**YOUR OBJECTIVE**.
What follows is a set of entries; retype all of them exactly.

**DATA TO PROCESS**.
..............................

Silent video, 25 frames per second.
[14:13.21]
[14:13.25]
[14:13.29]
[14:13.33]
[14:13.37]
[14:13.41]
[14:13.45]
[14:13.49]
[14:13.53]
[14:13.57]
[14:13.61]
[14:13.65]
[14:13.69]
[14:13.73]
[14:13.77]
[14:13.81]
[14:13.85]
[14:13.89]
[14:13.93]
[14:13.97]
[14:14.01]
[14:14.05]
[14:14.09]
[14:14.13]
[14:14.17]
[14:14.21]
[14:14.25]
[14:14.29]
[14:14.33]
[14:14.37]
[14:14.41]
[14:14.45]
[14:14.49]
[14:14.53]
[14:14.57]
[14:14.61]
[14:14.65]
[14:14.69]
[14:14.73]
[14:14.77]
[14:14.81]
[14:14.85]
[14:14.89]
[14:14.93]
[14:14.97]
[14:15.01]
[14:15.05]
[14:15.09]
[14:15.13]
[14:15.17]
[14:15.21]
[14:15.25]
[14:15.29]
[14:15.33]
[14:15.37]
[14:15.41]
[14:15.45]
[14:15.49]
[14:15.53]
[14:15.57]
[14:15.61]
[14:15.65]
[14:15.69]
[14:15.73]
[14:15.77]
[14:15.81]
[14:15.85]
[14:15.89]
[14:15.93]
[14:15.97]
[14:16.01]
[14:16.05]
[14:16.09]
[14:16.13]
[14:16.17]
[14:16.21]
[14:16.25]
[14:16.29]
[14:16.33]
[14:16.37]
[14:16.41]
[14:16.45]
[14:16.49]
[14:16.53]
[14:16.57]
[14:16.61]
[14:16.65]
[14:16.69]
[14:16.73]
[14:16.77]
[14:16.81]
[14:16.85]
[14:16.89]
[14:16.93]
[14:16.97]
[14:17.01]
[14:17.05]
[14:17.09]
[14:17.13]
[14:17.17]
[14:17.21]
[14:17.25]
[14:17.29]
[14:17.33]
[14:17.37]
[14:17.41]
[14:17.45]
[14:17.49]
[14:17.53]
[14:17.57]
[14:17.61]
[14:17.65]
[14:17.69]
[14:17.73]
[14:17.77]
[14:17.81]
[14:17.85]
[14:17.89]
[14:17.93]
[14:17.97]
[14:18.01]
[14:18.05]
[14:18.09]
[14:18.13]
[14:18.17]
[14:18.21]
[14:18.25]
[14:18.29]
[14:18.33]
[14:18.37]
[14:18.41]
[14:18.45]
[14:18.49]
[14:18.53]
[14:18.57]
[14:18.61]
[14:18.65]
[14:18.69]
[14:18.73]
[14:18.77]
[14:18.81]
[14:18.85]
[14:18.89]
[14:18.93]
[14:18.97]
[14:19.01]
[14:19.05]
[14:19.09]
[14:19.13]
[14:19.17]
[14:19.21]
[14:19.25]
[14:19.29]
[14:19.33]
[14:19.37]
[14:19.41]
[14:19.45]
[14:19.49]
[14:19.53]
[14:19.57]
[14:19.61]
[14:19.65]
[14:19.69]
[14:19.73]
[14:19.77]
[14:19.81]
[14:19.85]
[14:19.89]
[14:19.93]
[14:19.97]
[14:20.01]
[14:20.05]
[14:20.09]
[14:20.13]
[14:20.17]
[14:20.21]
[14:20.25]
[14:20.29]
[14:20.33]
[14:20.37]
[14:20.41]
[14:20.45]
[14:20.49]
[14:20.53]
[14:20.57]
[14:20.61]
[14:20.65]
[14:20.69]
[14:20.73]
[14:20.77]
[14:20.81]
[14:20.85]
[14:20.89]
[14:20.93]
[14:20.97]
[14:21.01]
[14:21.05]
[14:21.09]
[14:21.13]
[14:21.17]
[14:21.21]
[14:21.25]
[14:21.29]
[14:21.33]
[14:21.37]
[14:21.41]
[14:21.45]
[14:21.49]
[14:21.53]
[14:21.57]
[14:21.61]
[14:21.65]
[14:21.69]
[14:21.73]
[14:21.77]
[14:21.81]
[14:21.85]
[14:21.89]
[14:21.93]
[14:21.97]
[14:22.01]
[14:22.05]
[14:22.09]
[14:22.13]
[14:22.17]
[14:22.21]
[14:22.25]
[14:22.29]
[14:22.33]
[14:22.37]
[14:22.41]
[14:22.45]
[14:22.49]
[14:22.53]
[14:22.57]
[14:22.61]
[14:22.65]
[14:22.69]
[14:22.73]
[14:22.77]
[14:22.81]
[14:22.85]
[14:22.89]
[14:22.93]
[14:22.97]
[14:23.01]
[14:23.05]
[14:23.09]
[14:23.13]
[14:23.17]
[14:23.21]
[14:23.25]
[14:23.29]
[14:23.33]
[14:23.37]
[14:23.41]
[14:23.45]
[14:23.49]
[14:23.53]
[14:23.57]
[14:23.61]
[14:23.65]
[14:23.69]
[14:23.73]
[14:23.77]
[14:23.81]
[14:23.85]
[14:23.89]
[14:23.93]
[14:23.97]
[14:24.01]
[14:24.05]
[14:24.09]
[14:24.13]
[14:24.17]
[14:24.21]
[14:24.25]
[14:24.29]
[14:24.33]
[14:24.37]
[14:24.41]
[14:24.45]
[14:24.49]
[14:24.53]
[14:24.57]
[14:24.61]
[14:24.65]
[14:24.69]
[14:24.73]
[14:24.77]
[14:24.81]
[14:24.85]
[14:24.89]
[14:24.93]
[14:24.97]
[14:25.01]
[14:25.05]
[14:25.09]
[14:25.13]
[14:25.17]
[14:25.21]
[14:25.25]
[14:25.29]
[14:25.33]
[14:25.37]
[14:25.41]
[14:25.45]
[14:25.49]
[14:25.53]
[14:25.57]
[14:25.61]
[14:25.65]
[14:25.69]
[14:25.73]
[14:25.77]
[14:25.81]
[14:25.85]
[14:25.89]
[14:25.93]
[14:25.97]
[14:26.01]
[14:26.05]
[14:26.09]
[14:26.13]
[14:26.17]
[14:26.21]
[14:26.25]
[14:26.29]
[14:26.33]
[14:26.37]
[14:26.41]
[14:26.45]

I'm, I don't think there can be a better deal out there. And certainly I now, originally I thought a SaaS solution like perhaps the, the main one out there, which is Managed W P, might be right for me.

..............................

**WRITTEN ANSWER**.
Silent video, 25 frames per second.
[14:13.21]
[14:13.25]
[14:13.29]
[14:13.33]
[14:13.37]
[14:13.41]
[14:13.45]
[14:13.49]
[14:13.53]
[14:13.57]
[14:13.61]
[14:13.65]
[14:13.69]
[14:13.73]
[14:13.77]
[14:13.81]
[14:13.85]
[14:13.89]
[14:13.93]
[14:13.97]
[14:14.01]
[14:14.05]
[14:14.09]
[14:14.13]
[14:14.17]
[14:14.21]
[14:14.25]
[14:14.29]
[14:14.33]
[14:14.37]
[14:14.41]
[14:14.45]
[14:14.49]
[14:14.53]
[14:14.57]
[14:14.61]
[14:14.65]
[14:14.69]
[14:14.73]
[14:14.77]
[14:14.81]
[14:14.85]
[14:14.89]
[14:14.93]
[14:14.97]
[14:15.01]
[14:15.05]
[14:15.09]
[14:15.13]
[14:15.17]
[14:15.21]
[14:15.25]
[14:15.29]
[14:15.33]
[14:15.37]
[14:15.41]
[14:15.45]
[14:15.49]
[14:15.53]
[14:15.57]
[14:15.61]
[14:15.65]
[14:15.69]
[14:15.73]
[14:15.77]
[14:15.81]
[14:15.85]
[14:15.89]
[14:15.93]
[14:15.97]
[14:16.01]
[14:16.05]
[14:16.09]
[14:16.13]
[14:16.17]
[14:16.21]
[14:16.25]
[14:16.29]
[14:16.33]
[14:16.37]
[14:16.41]
[14:16.45]
[14:16.49]
[14:16.53]
[14:16.57]
[14:16.61]
[14:16.65]
[14:16.69]
[14:16.73]
[14:16.77]
[14:16.81]
[14:16.85]
[14:16.89]
[14:16.93]
[14:16.97]
[14:17.01]
[14:17.05]
[14:17.09]
[14:17.13]
[14:17.17]
[14:17.21]
[14:17.25]
[14:17.29]
[14:17.33]
[14:17.37]
[14:17.41]
[14:17.45]
[14:17.49]
[14:17.53]
[14:17.57]
[14:17.61]
[14:17.65]
[14:17.69]
[14:17.73]
[14:17.77]
[14:17.81]
[14:17.85]
[14:17.89]
[14:17.93]
[14:17.97]
[14:18.01]
[14:18.05]
[14:18.09]
[14:18.13]
[14:18.17]
[14:18.21]
[14:18.25]
[14:18.29]
[14:18.33]
[14:18.37]
[14:18.41]
[14:18.45]
[14:18.49]
[14:18.53]
[14:18.57]
[14:18.61]
[14:18.65]
[14:18.69]
[14:18.73]
[14:18.77]
[14:18.81]
[14:18.85]
[14:18.89]
[14:18.93]
[14:18.97]
[14:19.01]
[14:19.05]
[14:19.09]
[14:19.13]
[14:19.17]
[14:19.21]
[14:19.25]
[14:19.29]
[14:19.33]
[14:19.37]
[14:19.41]
[14:19.45]
[14:19.49]
[14:19.53]
[14:19.57]
[14:19.61]
[14:19.65]
[14:19.69]
[14:19.73]
[14:19.77]
[14:19.81]
[14:19.85]
[14:19.89]
[14:19.93]
[14:19.97]
[14:20.01]
[14:20.05]
[14:20.09]
[14:20.13]
[14:20.17]
[14:20.21]
[14:20.25]
[14:20.29]
[14:20.33]
[14:20.37]
[14:20.41]
[14:20.45]
[14:20.49]
[14:20.53]
[14:20.57]
[14:20.61]
[14:20.65]
[14:20.69]
[14:20.73]
[14:20.77]
[14:20.81]
[14:20.85]
[14:20.89]
[14:20.93]
[14:20.97]
[14:21.01]
[14:21.05]
[14:21.09]
[14:21.13]
[14:21.17]
[14:21.21]
[14:21.25]
[14:21.29]
[14:21.33]
[14:21.37]
[14:21.41]
[14:21.45]
[14:21.49]
[14:21.53]
[14:21.57]
[14:21.61]
[14:21.65]
[14:21.69]
[14:21.73]
[14:21.77]
[14:21.81]
[14:21.85]
[14:21.89]
[14:21.93]
[14:21.97]
[14:22.01]
[14:22.05]
[14:22.09]
[14:22.13]
[14:22.17]
[14:22.21]
[14:22.25]
[14:22.29]
[14:22.33]
[14:22.37]
[14:22.41]
[14:22.45]
[14:22.49]
[14:22.53]
[14:22.57]
[14:22.61]
[14:22.65]
[14:22.69]
[14:22.73]
[14:22.77]
[14:22.81]
[14:22.85]
[14:22.89]
[14:22.93]
[14:22.97]
[14:23.01]
[14:23.05]
[14:23.09]
[14:23.13]
[14:23.17]
[14:23.21]
[14:23.25]
[14:23.29]
[14:23.33]
[14:23.37]
[14:23.41]
[14:23.45]
[14:23.49]
[14:23.53]
[14:23.57]
[14:23.61]
[14:23.65]
[14:23.69]
[14:23.73]
[14:23.77]
[14:23.81]
[14:23.85]
[14:23.89]
[14:23.93]
[14:23.97]
[14:24.01]
[14:24.05]
[14:24.09]
[14:24.13]
[14:24.17]
[14:24.21]
[14:24.25]
[14:24.29]
[14:24.33]
[14:24.37]
[14:24.41]
[14:24.45]
[14:24.49]
[14:24.53]
[14:24.57]
[14:24.61]
[14:24.65]
[14:24.69]
[14:24.73]
[14:24.77]
[14:24.81]
[14:24.85]
[14:24.89]
[14:24.93]
[14:24.97]
[14:25.01]
[14:25.05]
[14:25.09]
[14:25.13]
[14:25.17]
[14:25.21]
[14:25.25]
[14:25.29]
[14:25.33]
[14:25.37]
[14:25.41]
[14:25.45]
[14:25.49]
[14:25.53]
[14:25.57]
[14:25.61]
[14:25.65]
[14:25.69]
[14:25.73]
[14:25.77]
[14:25.81]
[14:25.85]
[14:25.89]
[14:25.93]
[14:25.97]
[14:26.01]
[14:26.05]
[14:26.09]
[14:26.13]
[14:26.17]
[14:26.21]
[14:26.25]
[14:26.29]
[14:26.33]
[14:26.37]
[14:26.41]
[14:26.45]

I'm, I don't think there can be a better deal out there. And certainly I now, originally I thought a SaaS solution like perhaps the, the main one out there, which is Managed W P, might be right for me.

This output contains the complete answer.